Rz. 3
Die Norm des § 20 AStG hat zwei Zwecke: Einerseits soll die Anwendung der Hinzurechnungsbesteuerung, der Zurechnungsbesteuerung, der Verfahrensvorschriften und der Umschaltklausel sichergestellt werden (§ 20 Abs. 1 Halbs. 1 sowie Halbs. 2 i. V. m. Abs. 2 AStG). Andererseits zielt sie auf die Einschränkung der abkommensrechtlichen Freistellungsmethode (§ 20 Abs. 2 AStG) zur Meidung einer Umgehung der Hinzurechnungsbesteuerung ab.
Rz. 4
In Ermangelung des § 20 Abs. 2 AStG wäre es – abkommensrechtliche Freistellung der Betriebsstätteneinkünfte vorausgesetzt – möglich, die Hinzurechnungsbesteuerung zu umgehen, indem im Inland unbeschränkt Stpfl. ausländische Einkünfte nicht über eine ausländische Kapitalgesellschaft, sondern durch eine ausländische Betriebsstätte (bzw. Personengesellschaft mit Betriebsstätte) entstehen ließen. Nach der deutschen Abkommenspolitik werden regelmäßig Betriebsstätteneinkünfte im Belegenheitsstaat besteuert (Art. 7 Abs. 1 Satz 2 DBA-VHG) und im Ansässigkeitsstaat freigestellt (Art. 22 Abs. 1 Nr. 1 DBA-VHG). Enthält das DBA keine entsprechende Aktivitätsklausel (vergleichbar mit Art. 22 Abs. 1 Nr. 4 DBA-VHG), wären ohne § 20 Abs. 2 AStG niedrig besteuerte passive Einkünfte der ausländischen Betriebsstätte der deutschen Besteuerung entzogen.

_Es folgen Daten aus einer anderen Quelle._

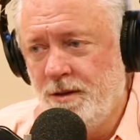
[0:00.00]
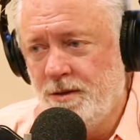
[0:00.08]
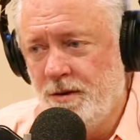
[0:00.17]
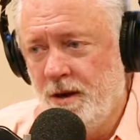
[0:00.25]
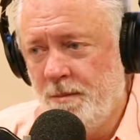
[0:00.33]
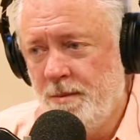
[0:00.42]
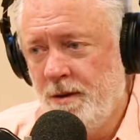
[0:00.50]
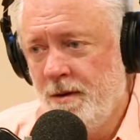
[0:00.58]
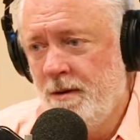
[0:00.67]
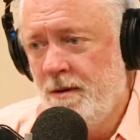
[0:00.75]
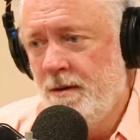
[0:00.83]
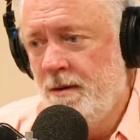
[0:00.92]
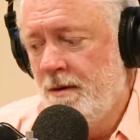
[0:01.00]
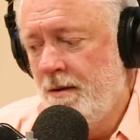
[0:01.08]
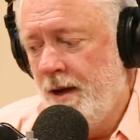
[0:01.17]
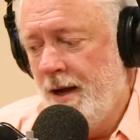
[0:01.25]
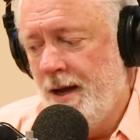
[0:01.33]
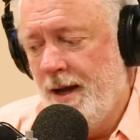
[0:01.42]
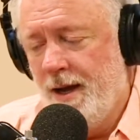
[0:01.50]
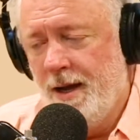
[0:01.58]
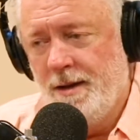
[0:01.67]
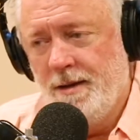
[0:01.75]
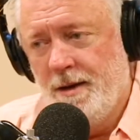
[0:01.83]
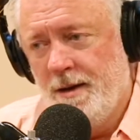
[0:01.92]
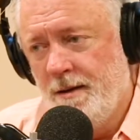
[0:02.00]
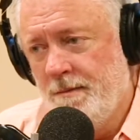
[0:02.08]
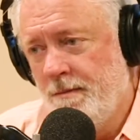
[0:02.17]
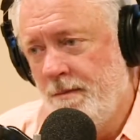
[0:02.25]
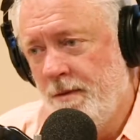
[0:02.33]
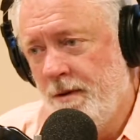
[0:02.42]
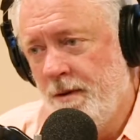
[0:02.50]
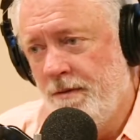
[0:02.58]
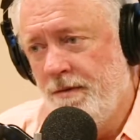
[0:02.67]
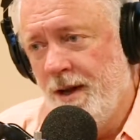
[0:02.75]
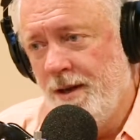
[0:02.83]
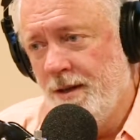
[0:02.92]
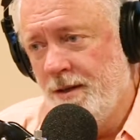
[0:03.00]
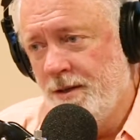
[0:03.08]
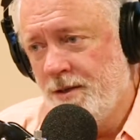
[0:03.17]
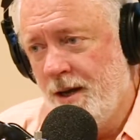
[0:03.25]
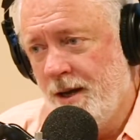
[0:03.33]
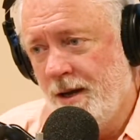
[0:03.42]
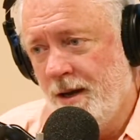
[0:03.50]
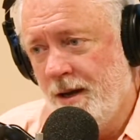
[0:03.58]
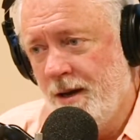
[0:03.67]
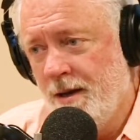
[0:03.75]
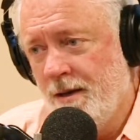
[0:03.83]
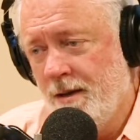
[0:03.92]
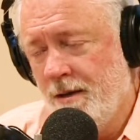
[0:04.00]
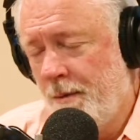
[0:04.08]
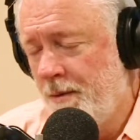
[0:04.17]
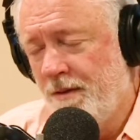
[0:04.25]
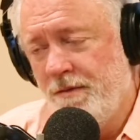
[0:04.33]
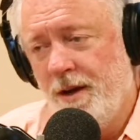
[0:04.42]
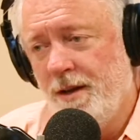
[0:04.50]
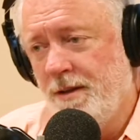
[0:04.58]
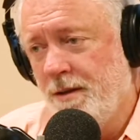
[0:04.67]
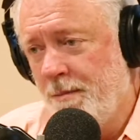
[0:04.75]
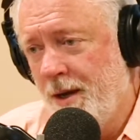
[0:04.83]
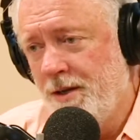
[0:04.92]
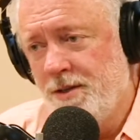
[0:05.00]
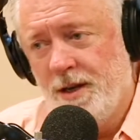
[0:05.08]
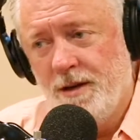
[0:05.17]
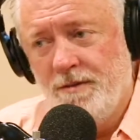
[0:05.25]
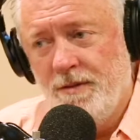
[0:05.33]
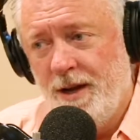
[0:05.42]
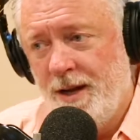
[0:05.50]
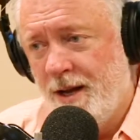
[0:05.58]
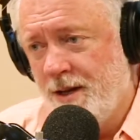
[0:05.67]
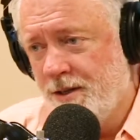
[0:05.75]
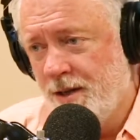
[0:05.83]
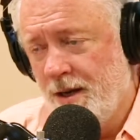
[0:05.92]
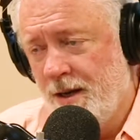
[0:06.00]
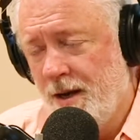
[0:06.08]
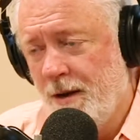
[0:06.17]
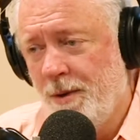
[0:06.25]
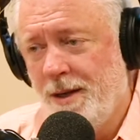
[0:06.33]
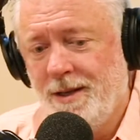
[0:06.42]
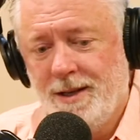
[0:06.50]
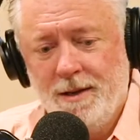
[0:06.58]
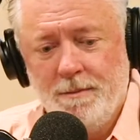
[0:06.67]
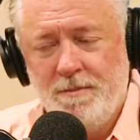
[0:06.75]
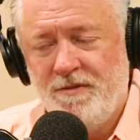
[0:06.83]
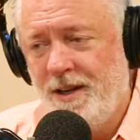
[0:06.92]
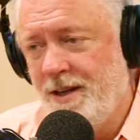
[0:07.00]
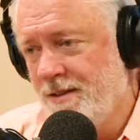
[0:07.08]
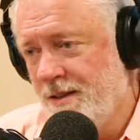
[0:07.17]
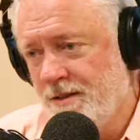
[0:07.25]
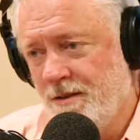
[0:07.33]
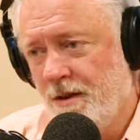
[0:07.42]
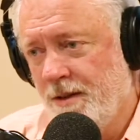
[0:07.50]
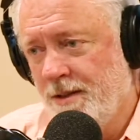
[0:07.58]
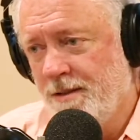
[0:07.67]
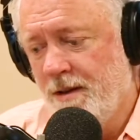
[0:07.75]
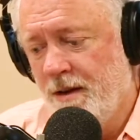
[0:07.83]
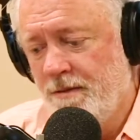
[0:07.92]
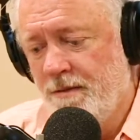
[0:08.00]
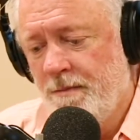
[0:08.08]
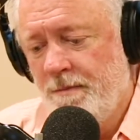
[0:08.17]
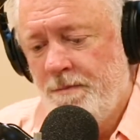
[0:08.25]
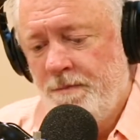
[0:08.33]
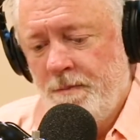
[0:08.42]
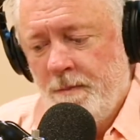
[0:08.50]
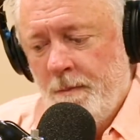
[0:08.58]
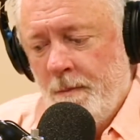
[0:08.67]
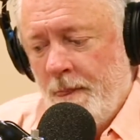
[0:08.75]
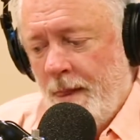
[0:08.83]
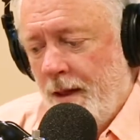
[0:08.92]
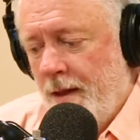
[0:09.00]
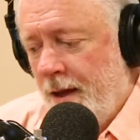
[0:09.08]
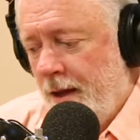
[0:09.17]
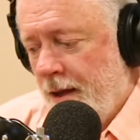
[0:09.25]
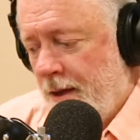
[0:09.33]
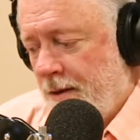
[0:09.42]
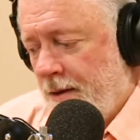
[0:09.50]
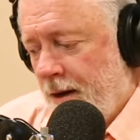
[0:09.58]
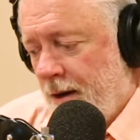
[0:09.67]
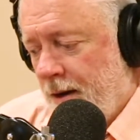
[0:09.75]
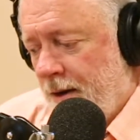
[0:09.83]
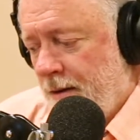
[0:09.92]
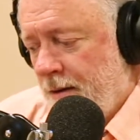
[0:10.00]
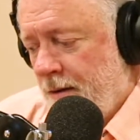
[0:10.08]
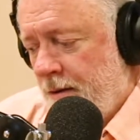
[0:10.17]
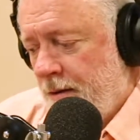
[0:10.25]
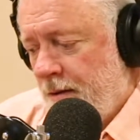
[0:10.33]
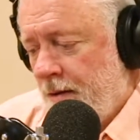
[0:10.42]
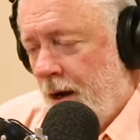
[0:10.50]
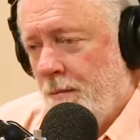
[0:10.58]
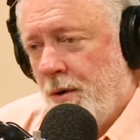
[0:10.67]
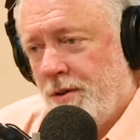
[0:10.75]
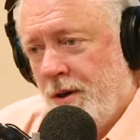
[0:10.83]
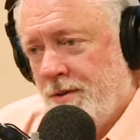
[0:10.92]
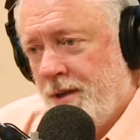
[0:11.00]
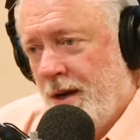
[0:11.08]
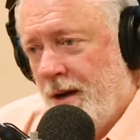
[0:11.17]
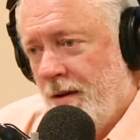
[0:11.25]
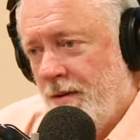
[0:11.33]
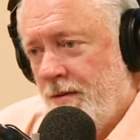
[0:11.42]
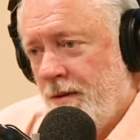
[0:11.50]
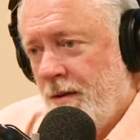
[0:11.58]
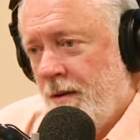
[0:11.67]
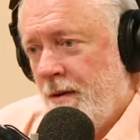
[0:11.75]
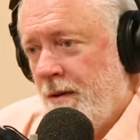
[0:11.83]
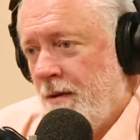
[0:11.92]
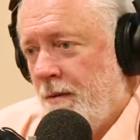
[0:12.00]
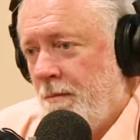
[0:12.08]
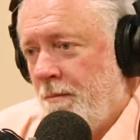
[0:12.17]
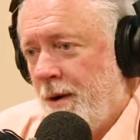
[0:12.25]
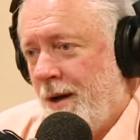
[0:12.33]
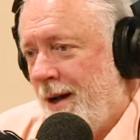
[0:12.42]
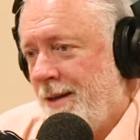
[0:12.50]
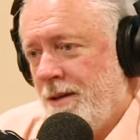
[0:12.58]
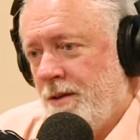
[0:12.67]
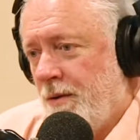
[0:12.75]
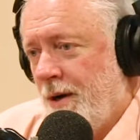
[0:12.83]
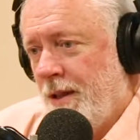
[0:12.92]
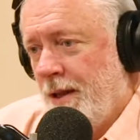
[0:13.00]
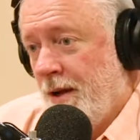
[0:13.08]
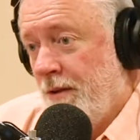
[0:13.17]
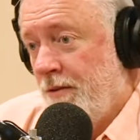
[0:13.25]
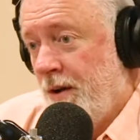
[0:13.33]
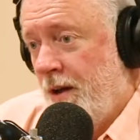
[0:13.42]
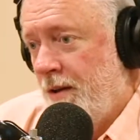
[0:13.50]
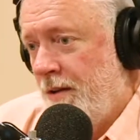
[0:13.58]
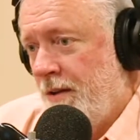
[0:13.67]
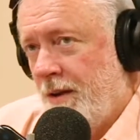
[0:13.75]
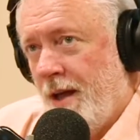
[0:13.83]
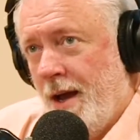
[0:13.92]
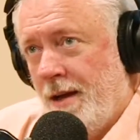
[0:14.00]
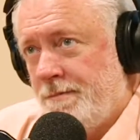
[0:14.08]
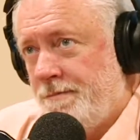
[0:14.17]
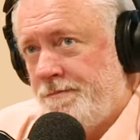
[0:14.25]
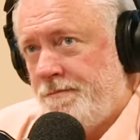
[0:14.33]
the trip. Yeah, I had a flight into Shanghai. A flight into Beijing, a flight out of Shanghai. We had to get visas and all that stuff. And I booked hotels, but I didn't do anything else other than that.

Die unbeschränkt steuerpflichtige X-GmbH erzielt Zinseinkünfte durch eine ihr gehörende niedrigbesteuerte Kapitalgesellschaft in Belgien. Der Steuervorteil in Belgien ginge durch die Hinzurechnungsbesteuerung (§§ 7 ff. AStG) verloren. Wickelte alternativ die X-GmbH die Finanzierungsgeschäfte über eine belgische Betriebsstätte ab, wären bei tatsächlicher Zugehörigkeit der Forderungen zu der belgischen Betriebsstätte aufgrund Art. 11 Abs. 5 DBA D-B (vergleichbar mit Art. 11 Abs. 3 DBA-VHG) i. V. m. Art. 7 und Art. 5 DBA D-B die Einkünfte freizustellen (Art. 23 Abs. 1 Nr. 1 DBA D-B), da das DBA D-B keinen Aktivitätsvorbehalt kennt.
Rz. 5
In der Zusammenschau sollen § 20 Abs. 1 Halbs. 1 AStG als auch Halbs. 2 die Anwendung innerstaatlicher Missbrauchsvermeidungsvorschriften – nämlich §§ 7 ff., § 15 und § 20 Abs. 2 AStG – sicherstellen. Der Charakter der Missbrauchsvermeidung entfällt bei § 20 Abs. 2 AStG auch nicht durch den Substanznachweis, denn der Missbrauchsvorwurf bleibt bestehen, und zwar unabhängig davon, in welchem Umfang oder welcher Art und Weise dieser Missbrauch erfolgt. Etwas anderes gilt nur für die Gewerbesteuer in EU/EWR-Konstellationen (§ 7 S. 8 und S. 9 GewStG), da anders als im Bereich der Einkommen- (bzw. Körperschaft)steuer keine Anrechnung ausländischer Steuern erfolgen kann.
Rz. 6
Die Beibehaltung der Überschrift des siebten Teils als "Schlussvorschriften" führt den Gesetzesanwender in die Irre. Denn anders als das ursprüngliche AStG 1972 enthält das nunmehrige AStG in den §§ 20 ff. AStG nicht mehr bloß Übergangs-, erstmalige Anwendungs- und Neuverkündungsvorschriften, sondern darüber hinaus auch – je nach Sichtweise – klarstellende bzw. konstitutive Regeln zum Verhältnis der Hinzurechnungs- und Zurechnungsbesteuerung zum AStG sowie mit § 20 Abs. 2 AStG einen Methodenwechsel. Eine Verortung des § 20 Abs. 2 AStG in den vierten Teil des Gesetzes (Hinzurechnungsbesteuerung) erscheint zwar auf den ersten Blick naheliegend, erweist sich aber aufgrund der unterschiedlichen Ausgangslagen als nicht zielführend, denn es suggerierte zu Unrecht die Notwendigkeit eines Substanznachweises.